Top of DATA
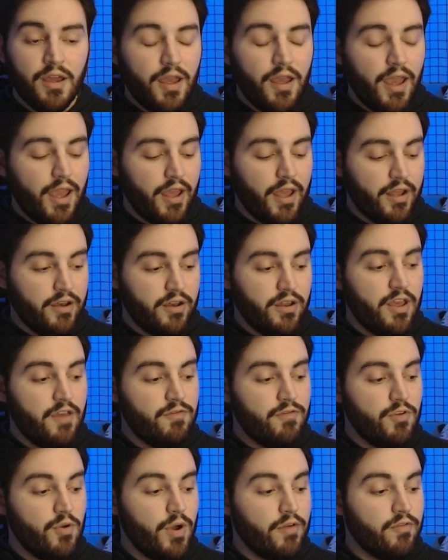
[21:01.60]
and if
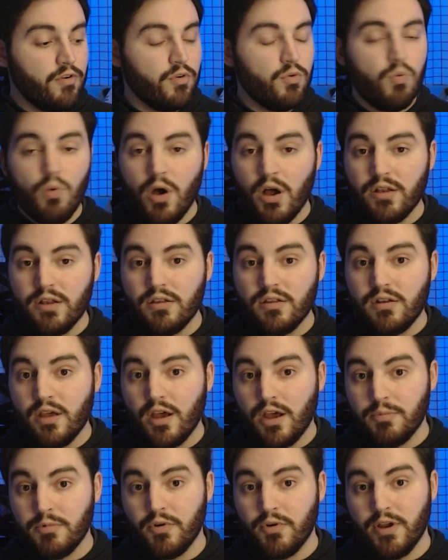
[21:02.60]
you ever wanted to
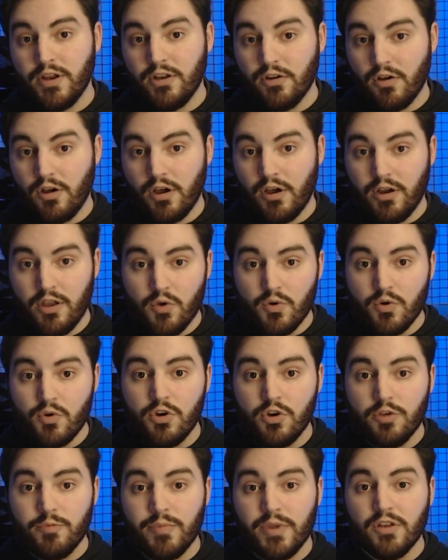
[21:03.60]
upgrade your audio
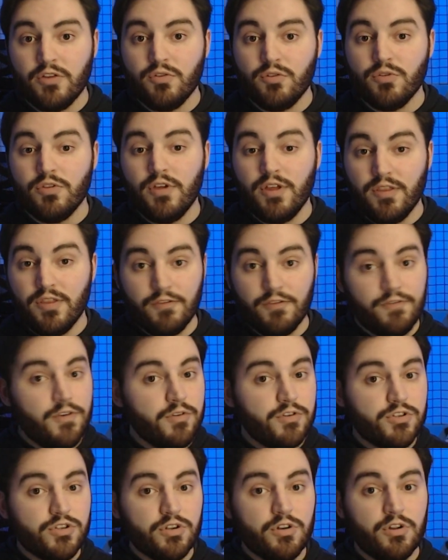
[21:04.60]
equipment in the
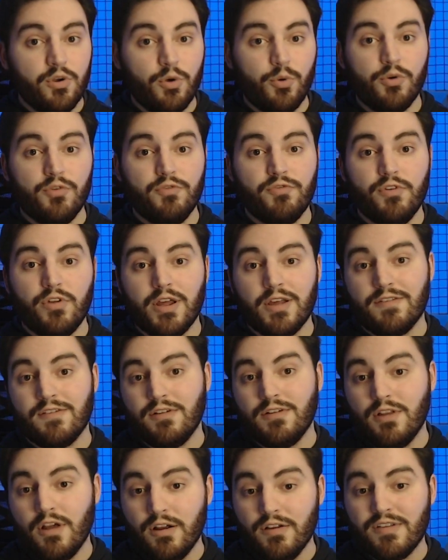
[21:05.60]
future to go to a full
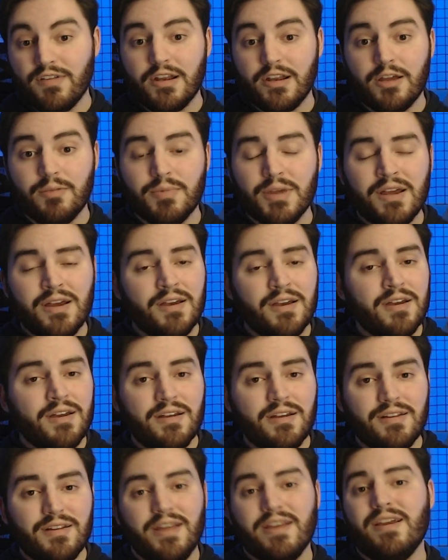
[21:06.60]
XLR setup,
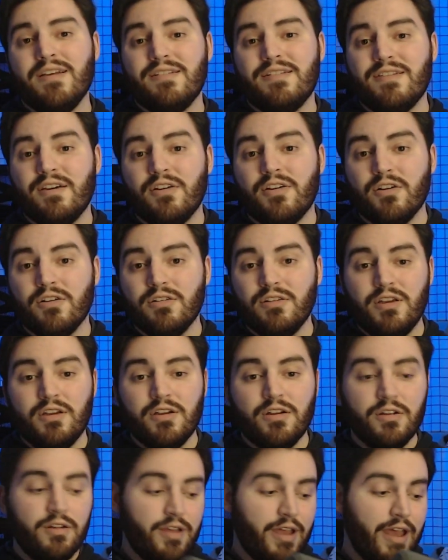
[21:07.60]
like I said
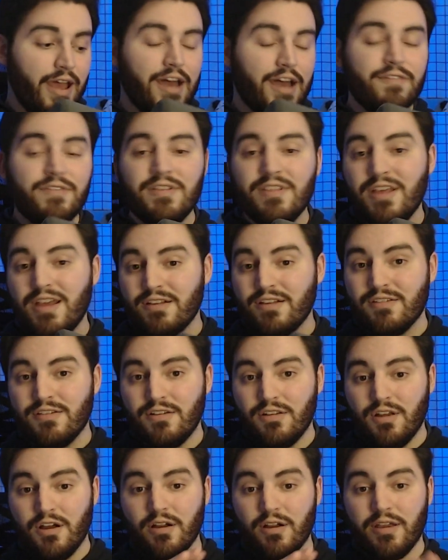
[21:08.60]
earlier, having the
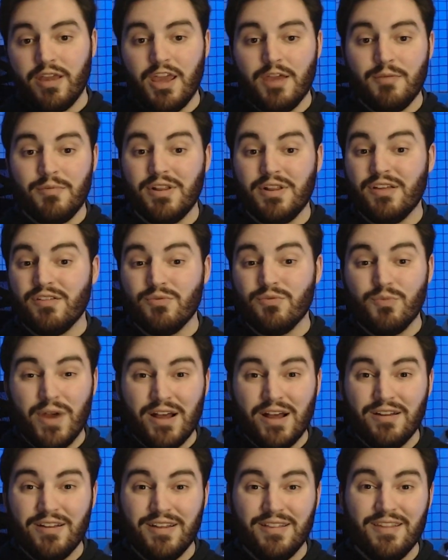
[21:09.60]
XLR cable as
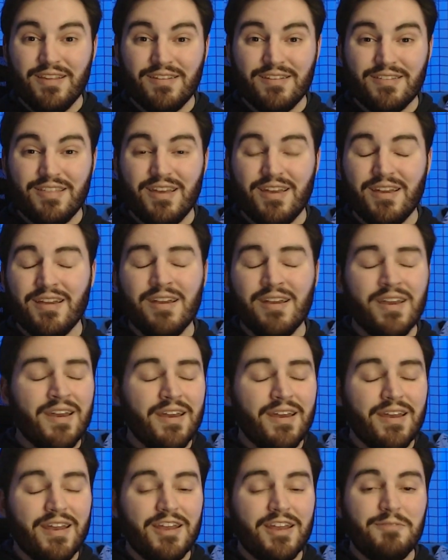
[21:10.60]
well in this thing,
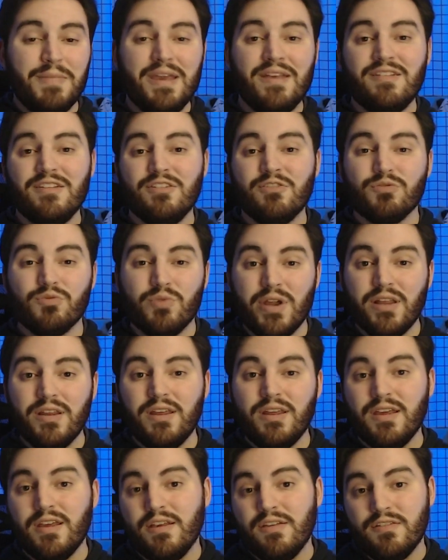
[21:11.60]
it makes it really
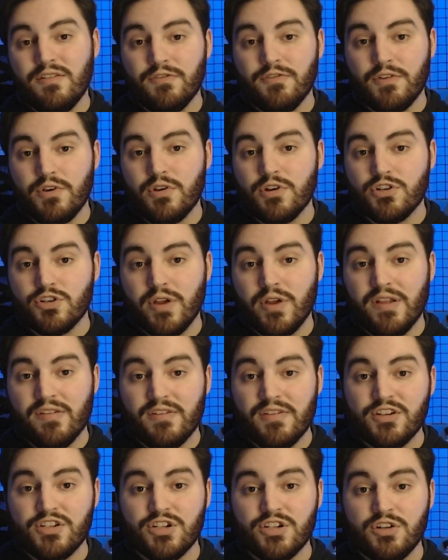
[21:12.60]
easy for you to
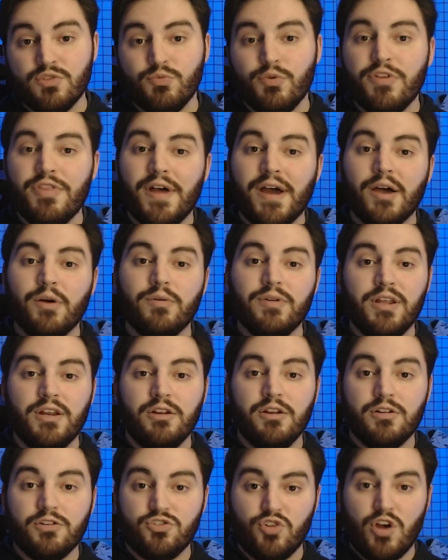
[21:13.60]
transition without needing
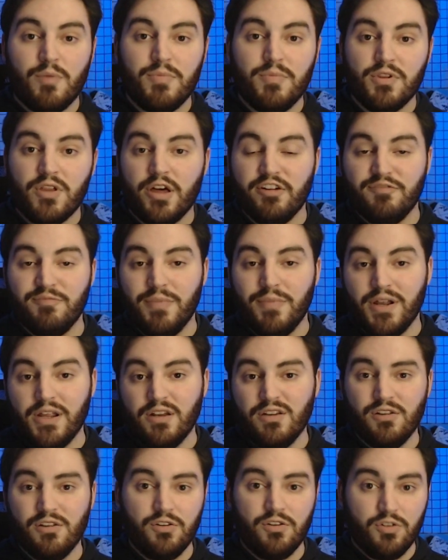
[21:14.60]
to drop a lot of money
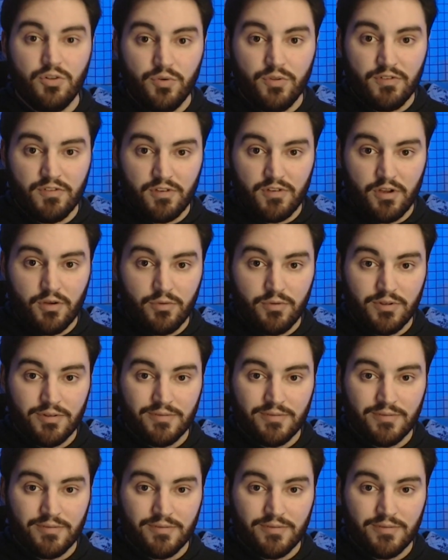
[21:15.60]
to do so.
Bottom of DATA
### WHAT TO PRODUCE:
Set down all of the data word for word; no pictures belong in it.

### ANSWER TO THIS PROBLEM:
[21:01.60]
and if
[21:02.60]
you ever wanted to
[21:03.60]
upgrade your audio
[21:04.60]
equipment in the
[21:05.60]
future to go to a full
[21:06.60]
XLR setup,
[21:07.60]
like I said
[21:08.60]
earlier, having the
[21:09.60]
XLR cable as
[21:10.60]
well in this thing,
[21:11.60]
it makes it really
[21:12.60]
easy for you to
[21:13.60]
transition without needing
[21:14.60]
to drop a lot of money
[21:15.60]
to do so.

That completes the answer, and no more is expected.